Network TV has finally done what nothing else has done
before: it made me decide to grow up.
The epiphany happened last night while watching ABC’s show
Private Practice. And the moment of clarity? Realizing that I’m just not stupid enough to
watch this junk anymore.
The segment, titled “In
which Addison gets a showerhead,” was an exploration of various problems in “Lady Town.”
Lady Town,
in case you don’t know, is a cutesy euphemism for The Private Place Whose Name
Cannot Be Spoken. I trust it can be written, as long as I stick to medical terms.
We hear the expression, which will now become a part of the
national vocabulary, from a dignified older woman.

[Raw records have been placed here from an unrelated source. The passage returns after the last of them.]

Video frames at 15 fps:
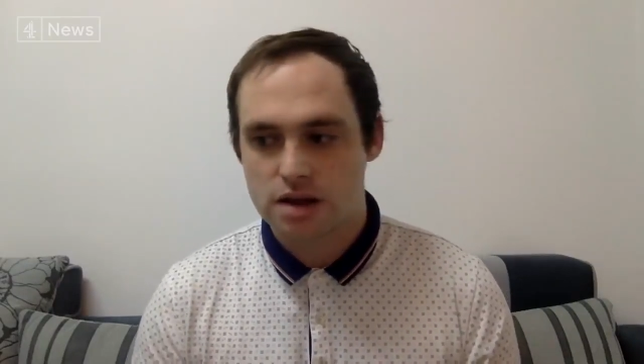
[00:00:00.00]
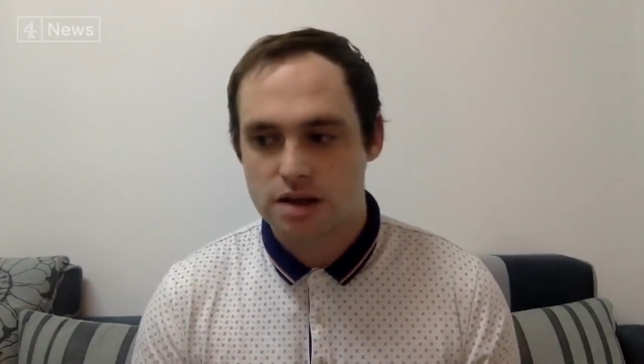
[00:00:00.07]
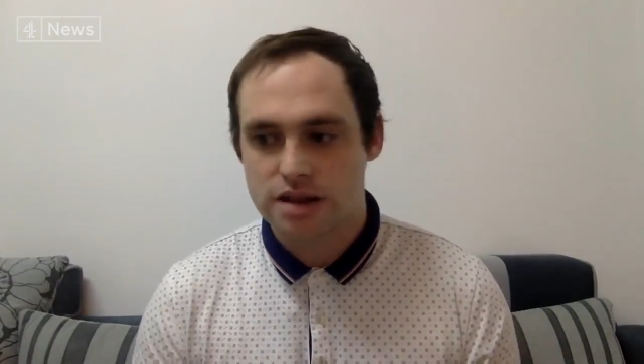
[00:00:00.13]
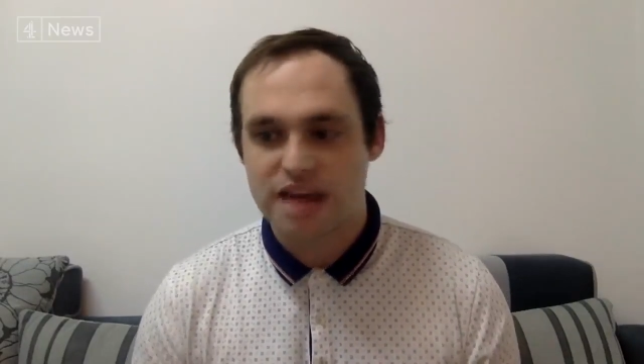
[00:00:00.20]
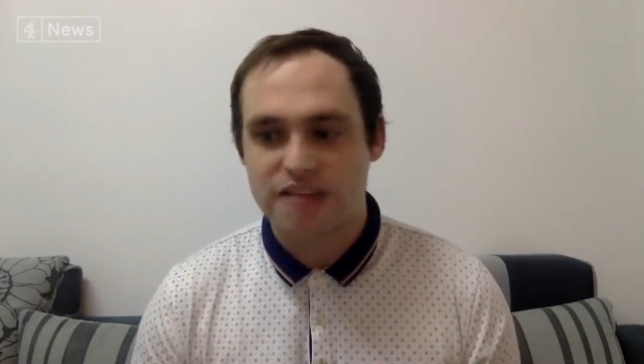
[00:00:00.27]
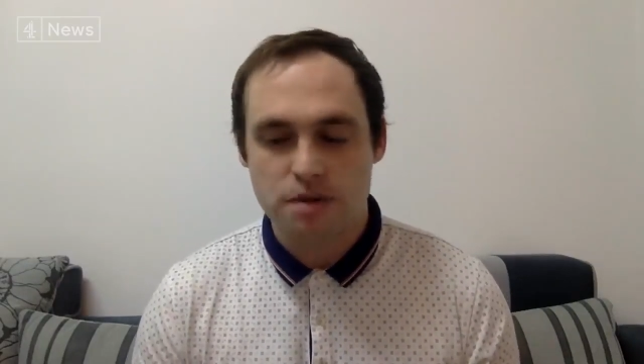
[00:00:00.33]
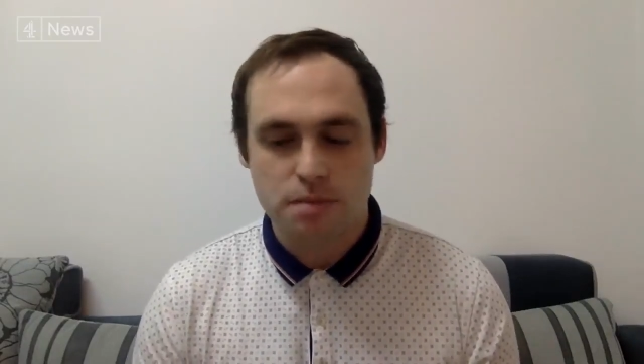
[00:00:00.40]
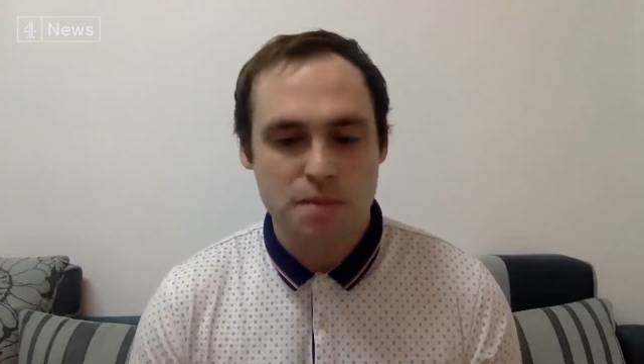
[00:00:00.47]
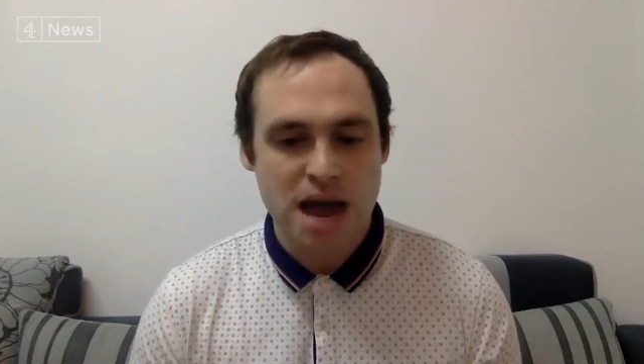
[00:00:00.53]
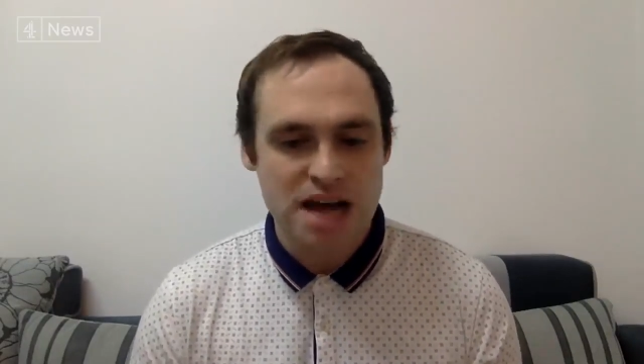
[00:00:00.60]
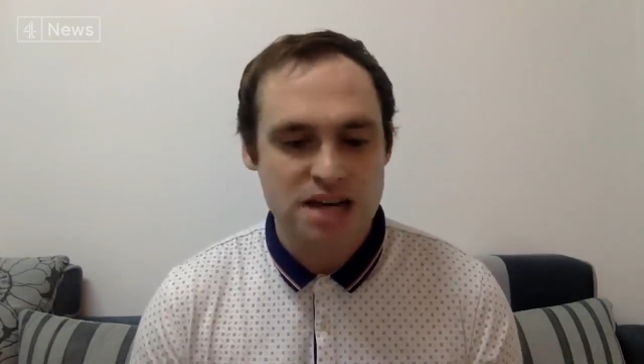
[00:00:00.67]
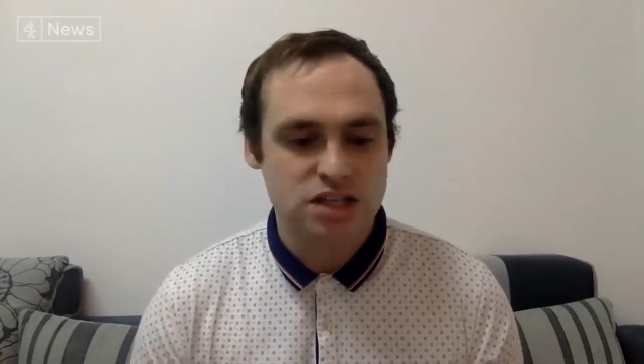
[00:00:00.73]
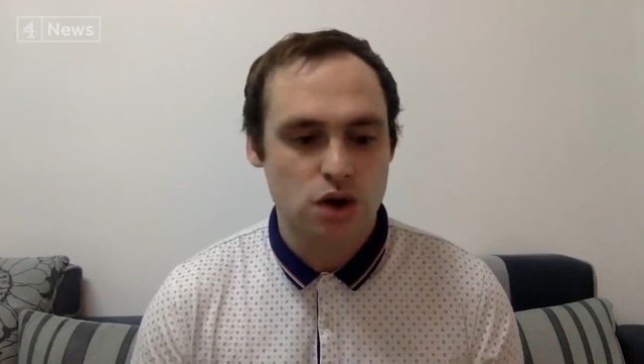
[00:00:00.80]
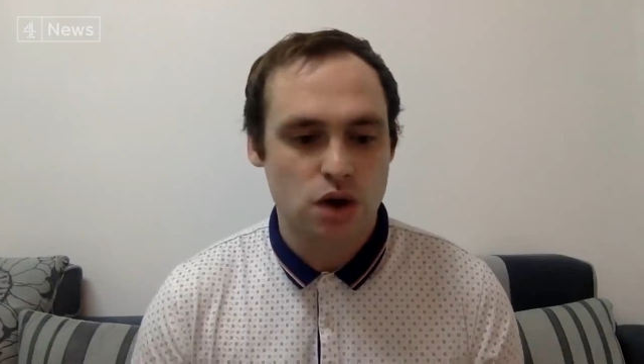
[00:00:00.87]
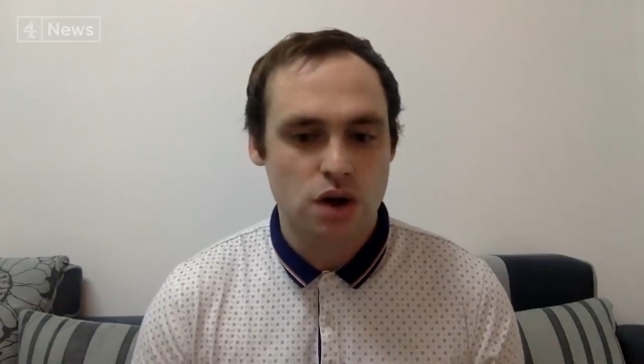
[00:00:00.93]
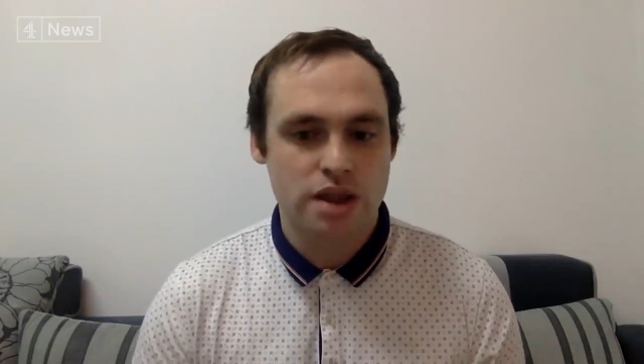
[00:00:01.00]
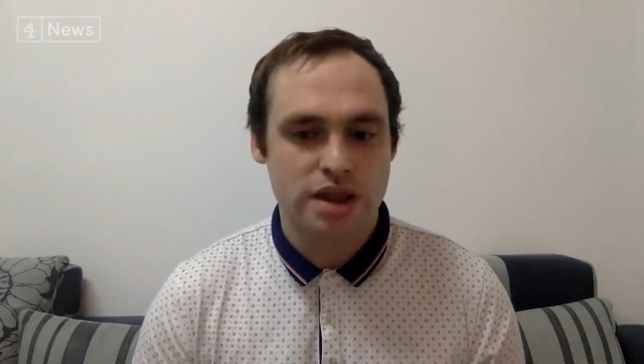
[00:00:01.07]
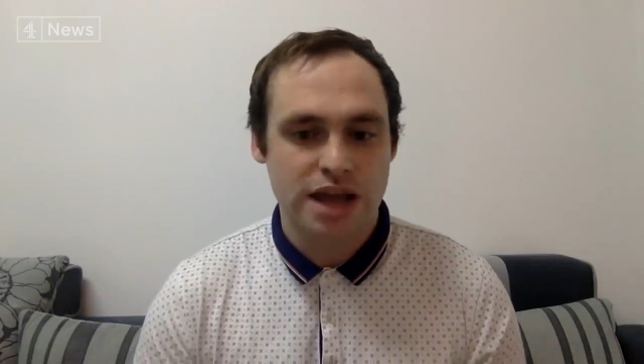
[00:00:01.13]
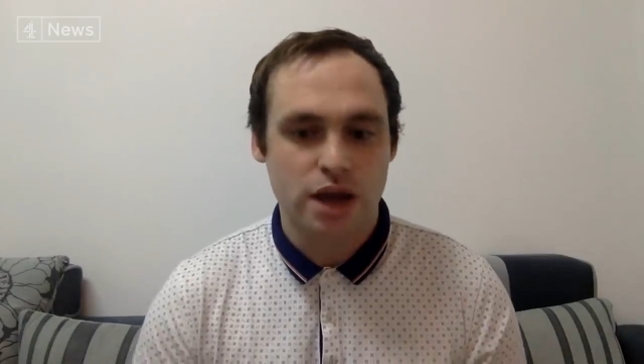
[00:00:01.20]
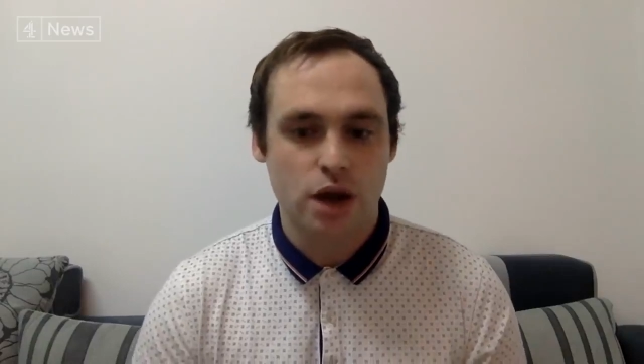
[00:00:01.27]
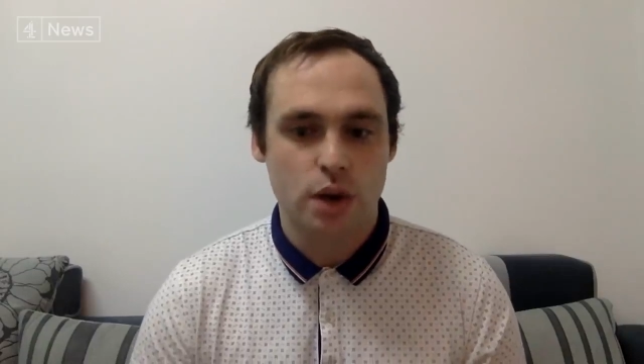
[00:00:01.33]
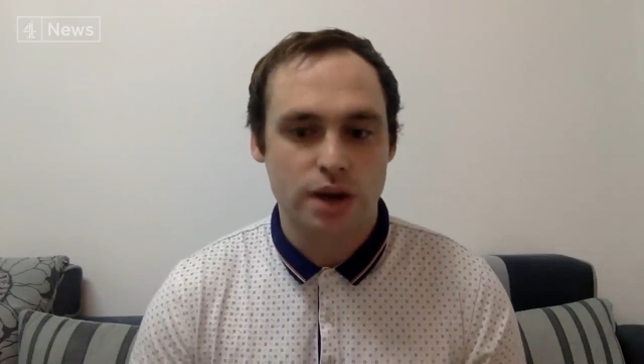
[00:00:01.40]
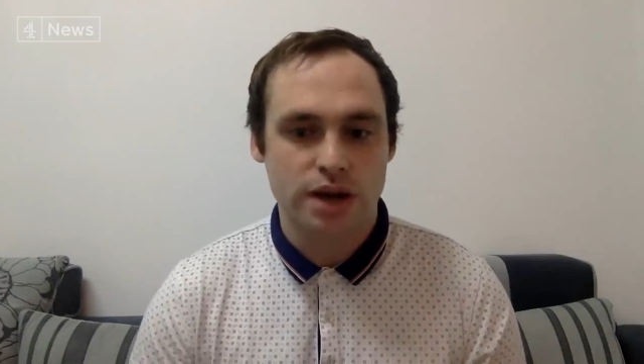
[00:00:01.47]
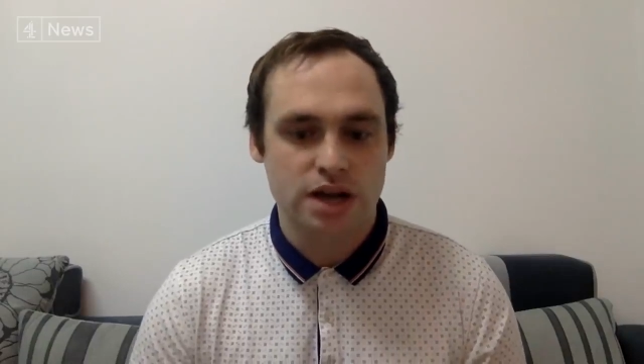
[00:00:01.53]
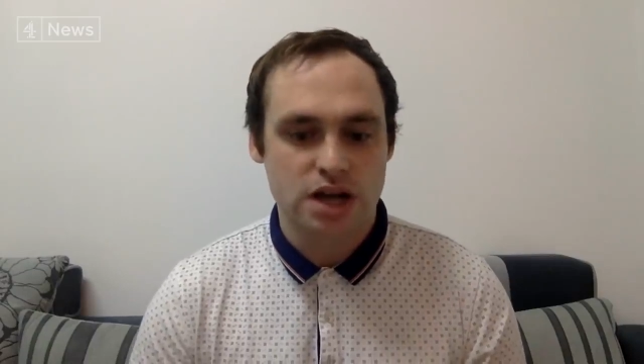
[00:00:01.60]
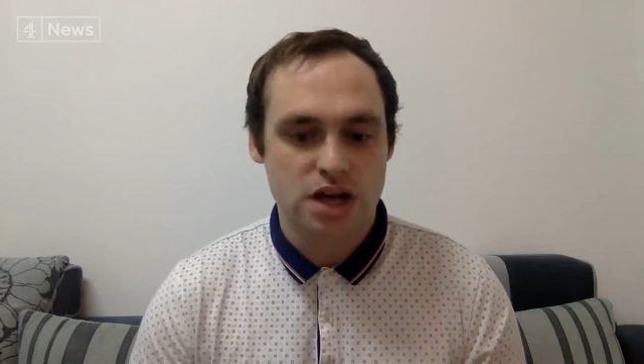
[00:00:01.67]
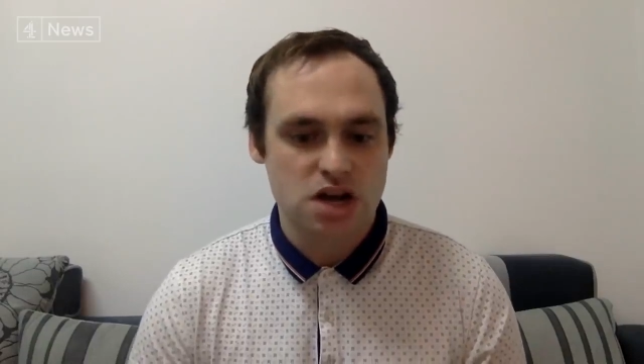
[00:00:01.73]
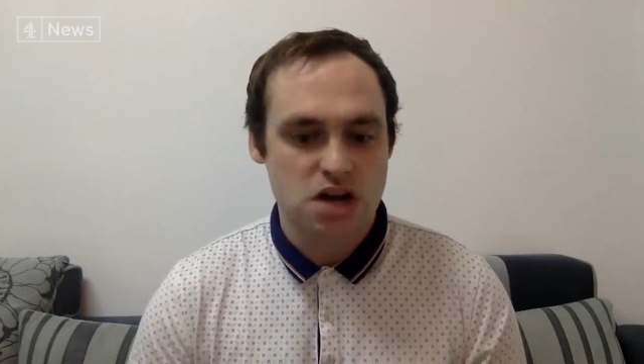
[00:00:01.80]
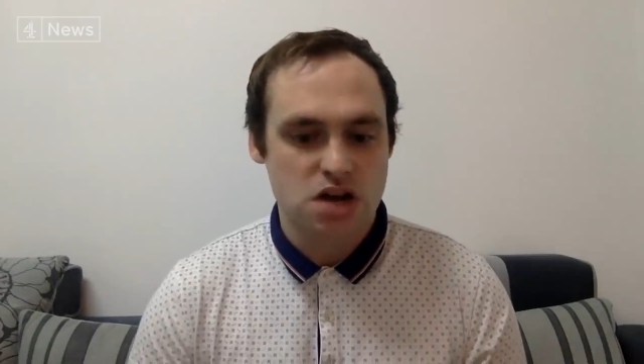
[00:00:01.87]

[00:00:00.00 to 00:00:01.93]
have a mask on, they're goingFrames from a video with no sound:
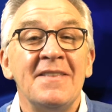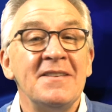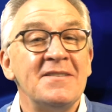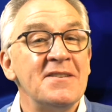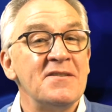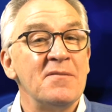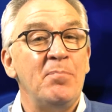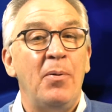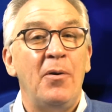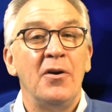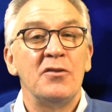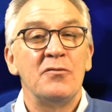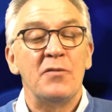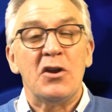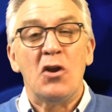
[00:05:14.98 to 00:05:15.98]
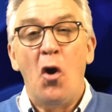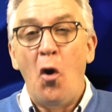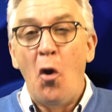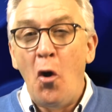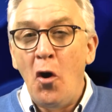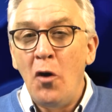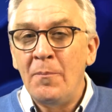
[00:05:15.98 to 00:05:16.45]
This is a point we
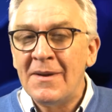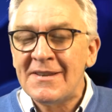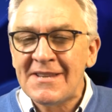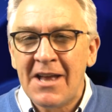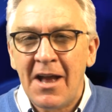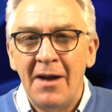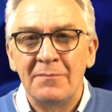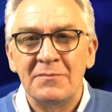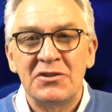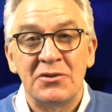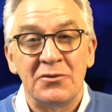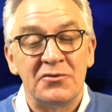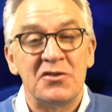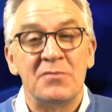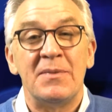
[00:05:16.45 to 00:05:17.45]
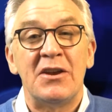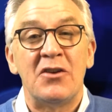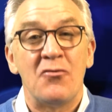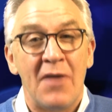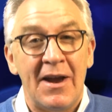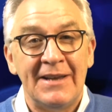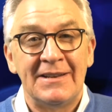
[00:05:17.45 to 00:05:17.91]
all must come to be
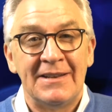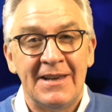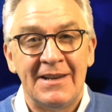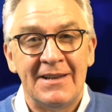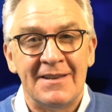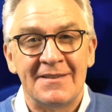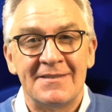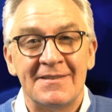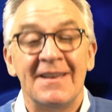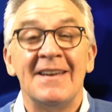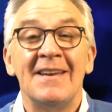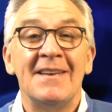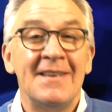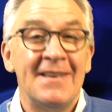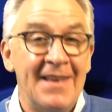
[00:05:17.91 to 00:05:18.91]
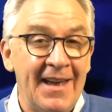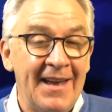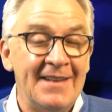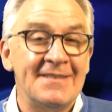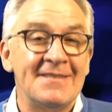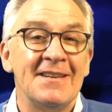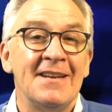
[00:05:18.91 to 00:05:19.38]
great leaders.
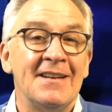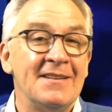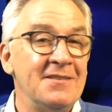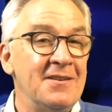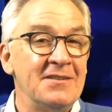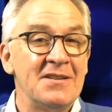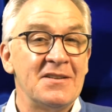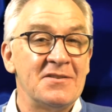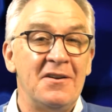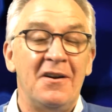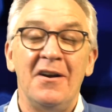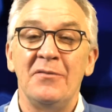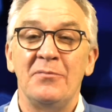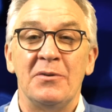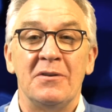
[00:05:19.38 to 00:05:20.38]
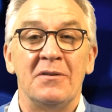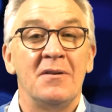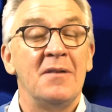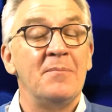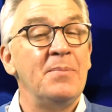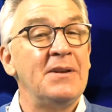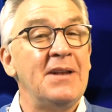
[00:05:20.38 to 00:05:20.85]
Yet, not as I will,
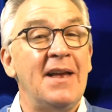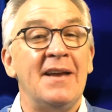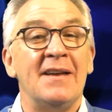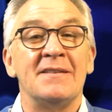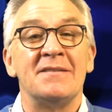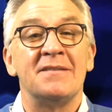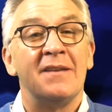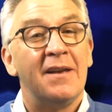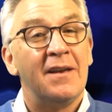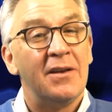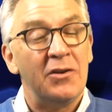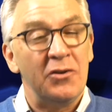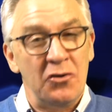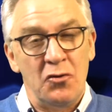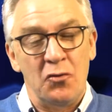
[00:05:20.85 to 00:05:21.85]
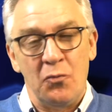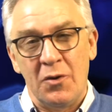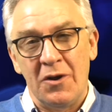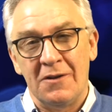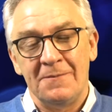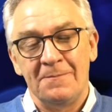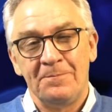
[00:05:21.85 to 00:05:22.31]
but as you
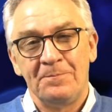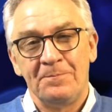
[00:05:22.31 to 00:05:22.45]
will.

We know she’s dignified because she's old. Has gravitas, which means she's more than a size 2. Wears glasses, her hair is
tightly pulled back in a grandma bun, not a fashion model chignon, and she
wears a fierce expression that doesn’t qualify as an “ooooo, mama, that woman’s
FIERCE” hot kind of fierce but as an I
don’t put up with nonsense young man kind of fierce.
Anyway, when Dell, a surfer-guy--eye-candy--male-nurse--midwife,
attempts to perform a pelvic exam on Dignified Older Woman, she tells him he is
not welcome in that part of town on account of how he’s about 15 years old and
it’s past curfew or something.
None of the doctors, all fabulously attractive and deeply mentally
ill board-certified women physicians in their 40s, can bear to say the words “vulva”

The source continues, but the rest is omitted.